How to delete files based older than specified date in Azure Data lake - azure

I have data folders created on daily basis in datalake. Folder path is dynamic from JSON Format
Source Folder Structure
SAPBW/Master/Text
Destination Folder Structure
SAP_BW/Master/Text/2019/09/25
SAP_BW/Master/Text/2019/09/26
SAP_BW/Master/Text/2019/09/27
..
..
..
SAP_BW/Master/Text/2019/10/05
SAP_BW/Master/Text/2019/09/06
SAP_BW/Master/Text/2019/09/07
..
..
SAP_BW/Master/Text/2019/09/15
SAP_BW/Master/Text/2019/09/16
SAP_BW/Master/Text/2019/09/17
I want to delete the folders created before 5 days for each folder of sinkTableName
So, in DataFactory, i have Called the folder path in a for each loop as
#concat(item().DestinationPath,item().SinkTableName,'/',item().LoadTypeName,'/',formatDateTime(adddays(utcnow(),-5),item().LoadIntervalFormat),'/')"
Need syntax to delete the files in each folder based on the JSON.
Unable to find the way to delete folder wise and setup the delete activity depending on the dates prior to five days from now

I see that you are doing a concatenation , which I think is the way to go . But I see that you are using the expression formatDateTime(adddays(utcnow(),-5) , which will give you something like 2019-10-15T08:23:18.9482579Z which i don't think is desired . I suggest to try with #formatDateTime(adddays(utcnow(),-5) ,'yyyy/MM/dd'). Let me know how it goes .

Related

Azure Synapse Analytics - deleting pipeline Folder

I am new to Synapse and I have to make a pipeline that will delete files from folders in a hierarchy like the attached image. expecting hierarchy. The red half circles mark the files I would like to delete files for example older than 2 months.
As for now I have made a pipline for a single folder and using the for each loop I can get to the files and delete the corresponding one. And it works, since I have about 60-70 folders and even more files I wanted to go a level higher up and make a pipeline for each folder to execute. And with this is a problem. When i use GetMetadata Activity for top folder, and use for each loop to take name folders then i can not acess files in folder just only folder. Could you help me someone how to slove this?
deleting pipline for single folder using for each loop
We can achieve this using nested for each activities with the help of execute pipeline activity. As mentioned, Get metadata with wildcards returns all files without folders and Delete activity is unable to recognize wildcard folder paths(Folder/*).
I have created a similar folder structure for demo.

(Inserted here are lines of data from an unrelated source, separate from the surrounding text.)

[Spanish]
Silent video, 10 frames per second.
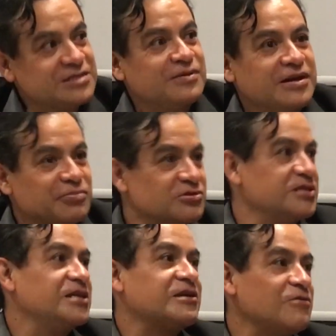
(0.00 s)
¿Todas van
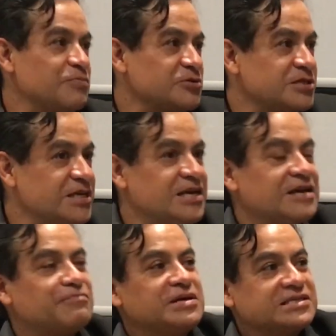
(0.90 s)
a proceder, no proceden?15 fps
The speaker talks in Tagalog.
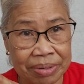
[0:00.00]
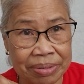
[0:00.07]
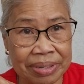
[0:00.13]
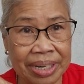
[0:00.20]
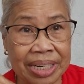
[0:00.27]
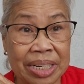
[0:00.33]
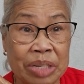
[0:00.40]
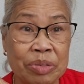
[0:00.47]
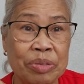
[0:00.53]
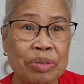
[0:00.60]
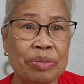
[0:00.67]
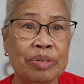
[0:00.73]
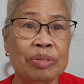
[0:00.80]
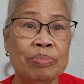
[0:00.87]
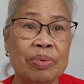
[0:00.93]
po na
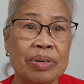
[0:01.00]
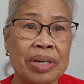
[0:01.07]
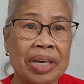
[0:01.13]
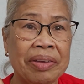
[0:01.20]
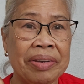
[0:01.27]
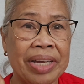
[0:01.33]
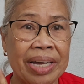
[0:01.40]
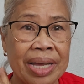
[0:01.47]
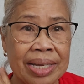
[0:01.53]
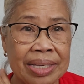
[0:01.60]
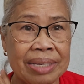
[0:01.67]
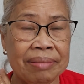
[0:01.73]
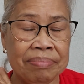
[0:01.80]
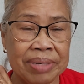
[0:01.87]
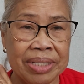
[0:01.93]
nanonood po kayo ng
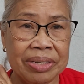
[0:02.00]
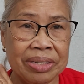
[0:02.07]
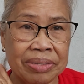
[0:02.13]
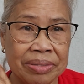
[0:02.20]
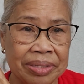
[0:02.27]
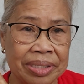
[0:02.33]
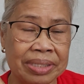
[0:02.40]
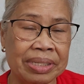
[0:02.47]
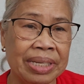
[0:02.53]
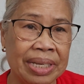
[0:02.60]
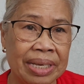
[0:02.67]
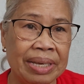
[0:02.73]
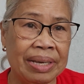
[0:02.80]
aking videos.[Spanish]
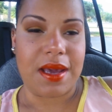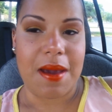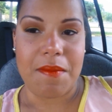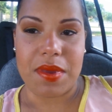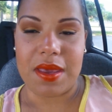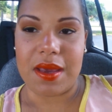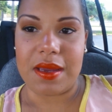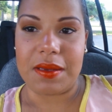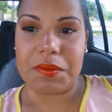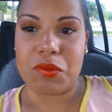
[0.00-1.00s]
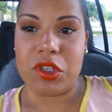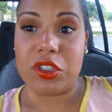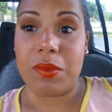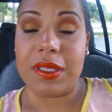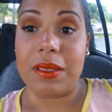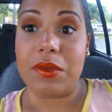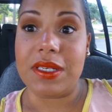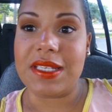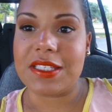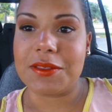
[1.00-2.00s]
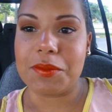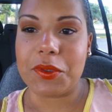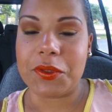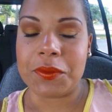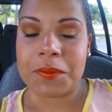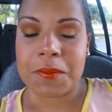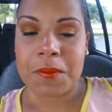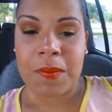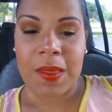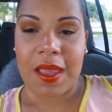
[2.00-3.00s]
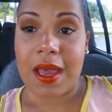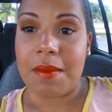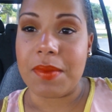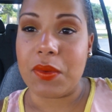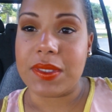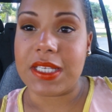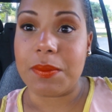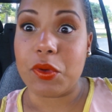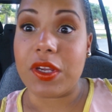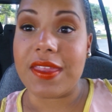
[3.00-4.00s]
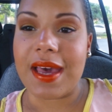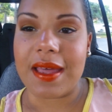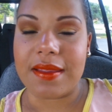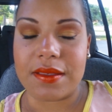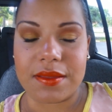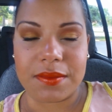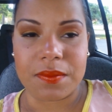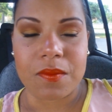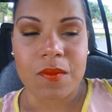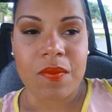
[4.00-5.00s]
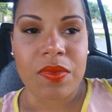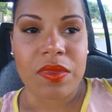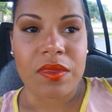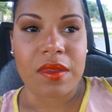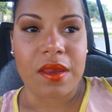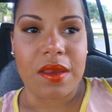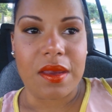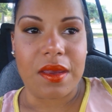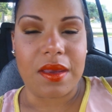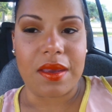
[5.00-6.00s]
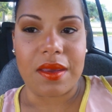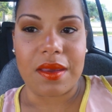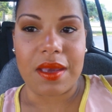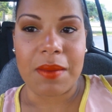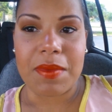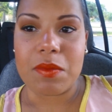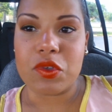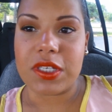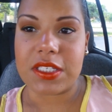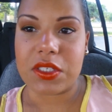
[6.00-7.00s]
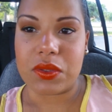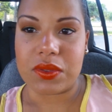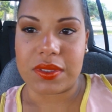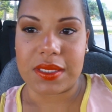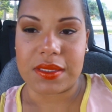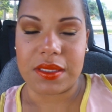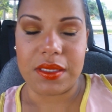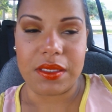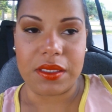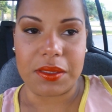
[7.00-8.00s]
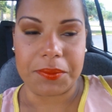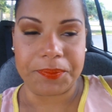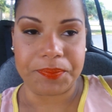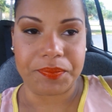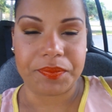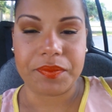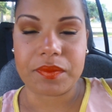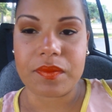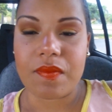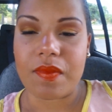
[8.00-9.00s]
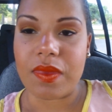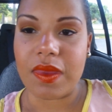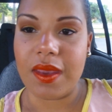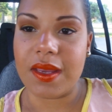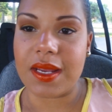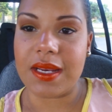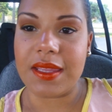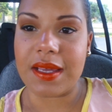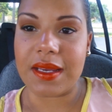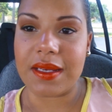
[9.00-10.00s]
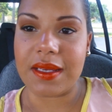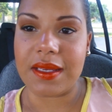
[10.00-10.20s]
cambia nuestro metabolismo, cambia nuestras prioridades, eh, cambian muchas cosas y en realidad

In my pipeline, I have first created an array parameter req_files (sample1.csv and sample2.csv) with names of files required.
Note: If you want to dynamically do this, you can use append variable to build required file names (file09/22 and file08/22).
I used one get metadata to get folder names (which are inside root folder). I am iterating through the output of get metadata in my for each activity (items value is #activity('root folder contents').output.childItems).
Inside my for each, I used another get metadata activity to loop through each of the sub folders (to get file contents).
Now I have the folder name and list of files inside it. I am going to use execute pipeline to implement nested for each. Create 3 parameters in a new pipeline called delete_pipeline (where I perform delete) as current_folder, folder_files and files_needed.
Pass the following dynamic content for each of them from parent pipeline.
current_folder: #item().name
folder_files: #activity('sub folder contents').output.childItems
files_needed: #pipeline().parameters.req_files
Now in delete_pipeline, I have a for each loop to loop through the list of files we are passing (items value is #pipeline().parameters.folder_files).
Inside this for each, I am using an If condition activity. This is because I want to delete files which are not in my req_files parameter (array from parent pipeline which we passed to files_needed parameter in delete_pipeline). The condition for if condition activity will be as following:
#contains(pipeline().parameters.files_needed,item().name)
We need to delete the file only when it is not present in req_files (files_needed). So, when the condition is false, we perform delete.
I have created 2 parameters file_namepath_of_file_to_delete and file_name_to_delete in the dataset I am using for delete activity with following dynamic content.
file_namepath_of_file_to_delete: Folder/#{pipeline().parameters.current_folder}
file_name_to_delete: #item().name
When I run the pipeline, it keeps the required files and deletes the rest. The following are output images for reference.
Debug output: https://i.imgur.com/E6GNVHW.png
My folder after I run the pipeline: https://i.imgur.com/bqN00Dw.png

rename a file from multiple directories in linux

I am trying to rename a file from multiple directories
I have a file called slave.log in multiple directories like slave1,slave2......slave17. so daily log rotation happens and creates a new file with current dateformat in it whereas the file data contains a previous day data . I want to rename those files with previous date format .
I have written shell script which works fine but the problem here is , I need to pass the path as parameter but likewise I have 17 directories so i cant schedule 17 cron enteries to run ...I have only basic knowledge about scripting . Please help me with best solution for this scenario

How to get files from a subfolder present under nested parent folder in azure data factory?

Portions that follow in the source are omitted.